Leaving out the pictures, please retype each record exactly.

Segment Open

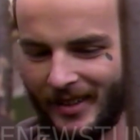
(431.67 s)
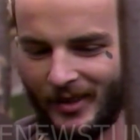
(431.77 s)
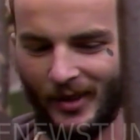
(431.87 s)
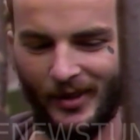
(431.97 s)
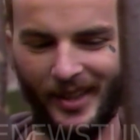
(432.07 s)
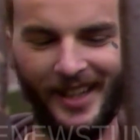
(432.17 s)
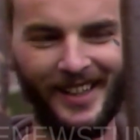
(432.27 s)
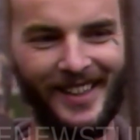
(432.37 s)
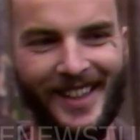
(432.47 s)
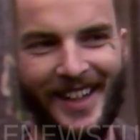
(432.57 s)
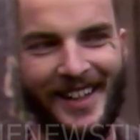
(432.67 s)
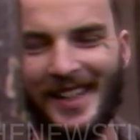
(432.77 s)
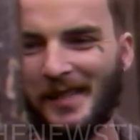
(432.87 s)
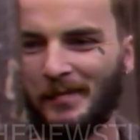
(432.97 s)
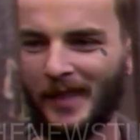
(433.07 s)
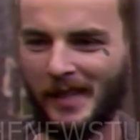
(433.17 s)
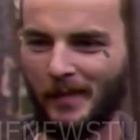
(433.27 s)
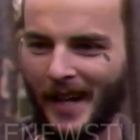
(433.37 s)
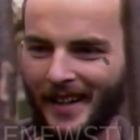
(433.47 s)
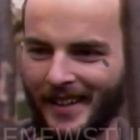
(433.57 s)
Well, that's, that's
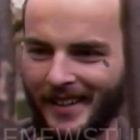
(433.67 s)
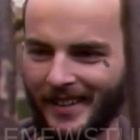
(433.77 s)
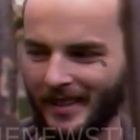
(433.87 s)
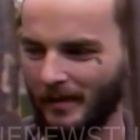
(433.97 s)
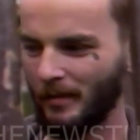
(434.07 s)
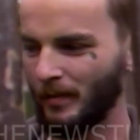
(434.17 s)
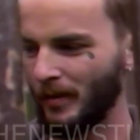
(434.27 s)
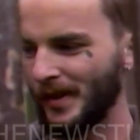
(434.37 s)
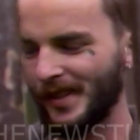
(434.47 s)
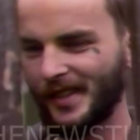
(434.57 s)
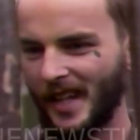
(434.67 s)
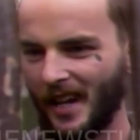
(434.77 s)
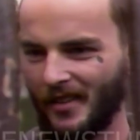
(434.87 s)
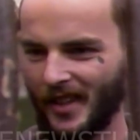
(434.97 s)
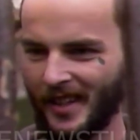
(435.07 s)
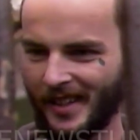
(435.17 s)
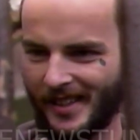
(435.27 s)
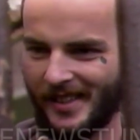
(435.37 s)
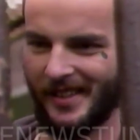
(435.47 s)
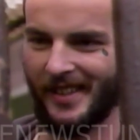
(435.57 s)
part of the prison's code of ethics.
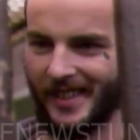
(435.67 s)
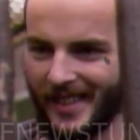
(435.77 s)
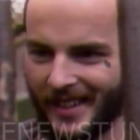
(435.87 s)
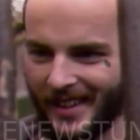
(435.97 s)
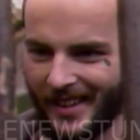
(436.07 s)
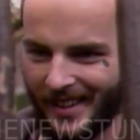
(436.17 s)
The guys that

Segment Closed

▶ [FINISHED TASK]
(431.67 s)
(431.77 s)
(431.87 s)
(431.97 s)
(432.07 s)
(432.17 s)
(432.27 s)
(432.37 s)
(432.47 s)
(432.57 s)
(432.67 s)
(432.77 s)
(432.87 s)
(432.97 s)
(433.07 s)
(433.17 s)
(433.27 s)
(433.37 s)
(433.47 s)
(433.57 s)
Well, that's, that's
(433.67 s)
(433.77 s)
(433.87 s)
(433.97 s)
(434.07 s)
(434.17 s)
(434.27 s)
(434.37 s)
(434.47 s)
(434.57 s)
(434.67 s)
(434.77 s)
(434.87 s)
(434.97 s)
(435.07 s)
(435.17 s)
(435.27 s)
(435.37 s)
(435.47 s)
(435.57 s)
part of the prison's code of ethics.
(435.67 s)
(435.77 s)
(435.87 s)
(435.97 s)
(436.07 s)
(436.17 s)
The guys that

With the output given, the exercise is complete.